Main Meals / veggie meals

Lentil Stewlentil_soup800
2 tbsp rice bran oil
1/4 large head of cabbage, sliced thinly
1 large carrot, sliced in 1/2 circles
2 stalks celery, sliced in small chunks
1 red capsicum, large chunks 2 medium onions, large chunks
3 tsp minced garlic
2 large potatoes, washed and chopped into small cubes
1 1/2 cups pumpkin, chopped into small cubes
1 cup red whole lentils, dry
6 cups water
6 cubes vegan chicken stock
1 tin diced tomatoes, 400g

In a little oil, sautee onions,  garlic, cabbage and celery for 5 mins. Add remaining ingredients and bring to a boil. If using a pressure cooker, cook for 20 mins. Otherwise cook in a large saucepan until the lentils and potatoes are soft.

Serving suggestion:
Serve with avocado on crusty homemade bread.

Mexi Lentilslentil burrito
2 cups dried whole red lentils
2 large onions, diced
1 tbsp garlic powder
2 tbsp olive oil
2 tbsp paprika
2 tsp cumin
1/4 cup savoury yeast flakes
1 tsp salt

Pressure cook the lentils in 7 cups of water for 10 mins. Don’t drain. In a large saucepan sautee the onions in the olive oil until clear, then add the garlic powder, paprika and cumin. Stir over a med-high heat until the spices are fragrant, then pour the lentils and water into the saucepan and stir. Then add the yeast flakes and salt. Stir through. Cook on low for 15 mins. Add more water if the mixture is too thick.

Serving suggestions:
Haystacks – corn chips covered in mexi lentils, soy whipped cream and salad.
Serve over brown rice with a side serving of salad.
Burritos – mexi lentils topped with cashew mayonnaise, avocado chunks and diced tomato wrapped up in a wholemeal tortilla.

Walnut Patties
1 cup rice milk
3/4 cup chopped walnuts or pecans
1 1/2 cups gluten flour
1 diced onion (chop it with the nuts in a food processor to save time)
1 tsp salt

Mix together and shape into 1/4 cup sized patties. Cook in sandwich maker until brown. Put browned patties into the following soup mixture. Simmer for 1/2 hour.

1L water
2 large minced onions
2 tsp garlic
1/4 cup coconut cream
4 sliced mushrooms
2 tsp sea salt

Serving suggestion:
Serve over mashed potato with steamed broccoli and carrots.
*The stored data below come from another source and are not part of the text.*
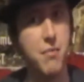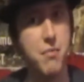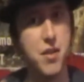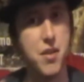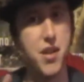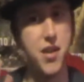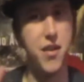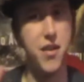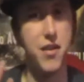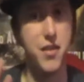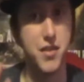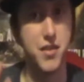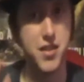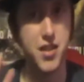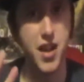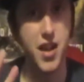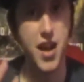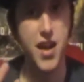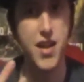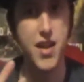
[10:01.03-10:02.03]
Because
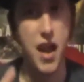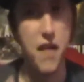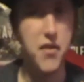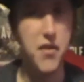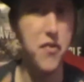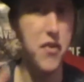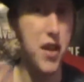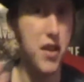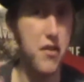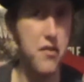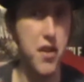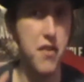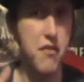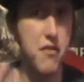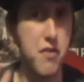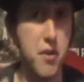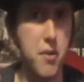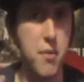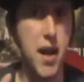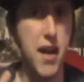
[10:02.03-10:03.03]
you have to think of it
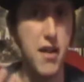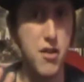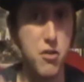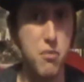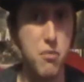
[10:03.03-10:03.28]
from an actual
Lasagne – a labour of love (makes 8-10 adult servings and freezes well)

This meal takes just over an hour to prepare and then a further 45 mins to cook, so making a big serving like this saves time. Freeze what you don’t eat for next week :)

Pasta sheets
1 1/2 cup wholewheat flour
1/2 cup water (more or less)

In a large bowl stir the water in the flour until the dough isn’t dry, but isn’t sticky. Knead for 5 mins and then proof the pasta under a damp teatowel for up to 20 mins. Then divide into small portions and, using a rolling pin or a pasta maker, roll out your pasta sheets to the length of your baking dish. Sprinkle each sheet with flour so they don’t stick to your bench or each other.

‘Mince’ Filling
2 cups dry rolled oats
1 cup walnuts, ground
2 1/2 cups water
5 tbsp soy sauce
1/4 cup rice bran
1 clove garlic, minced
1 medium onion, chopped
1/4 tsp basil
1/4 tsp oregano
1/4 tsp marjoram
1 tin diced tomatoes
1 heaped tbsp tomato paste
1 cup cooked kidney beans
8 sliced mushrooms, cooked until soft in olive oil

In a large heatproof bowl, mix together oats and walnuts, set aside. Place remaining ingredients (except for the tomatoes, tomato paste,kidney beans and mushrooms) in a saucepan and bring to a boil. Remove from heat and pour boiling liquid over oats and nuts. Stir once and allow to stand until most of liquid is absorbed. Stir again lightly, just until mixed. Stir in the diced tomatoes, tomato paste, kidney beans and mushrooms. Leave in the bowl and make the ‘cheese’ sauce.

‘Cheese’ sauce
3 cups rice milk
1/4 cup wholewheat flour
1/2 cup savoury yeast flakes
1 1/2 tsp salt
4 tbsp arrowroot flour
1 tbsp lemon juice
2 tsp onion powder
1 tsp garlic powder

Put all ingredients into a blender and blend until smooth. Then transfer the sauce to a medium sized saucepan and heat over a high heat until desired thickness is reached. Stir continuously to avoid lumps. If you do find the sauce gets a bit lumpy, simply stir it very quickly and they should disappear. Take off the stove and now for the layers upon layers!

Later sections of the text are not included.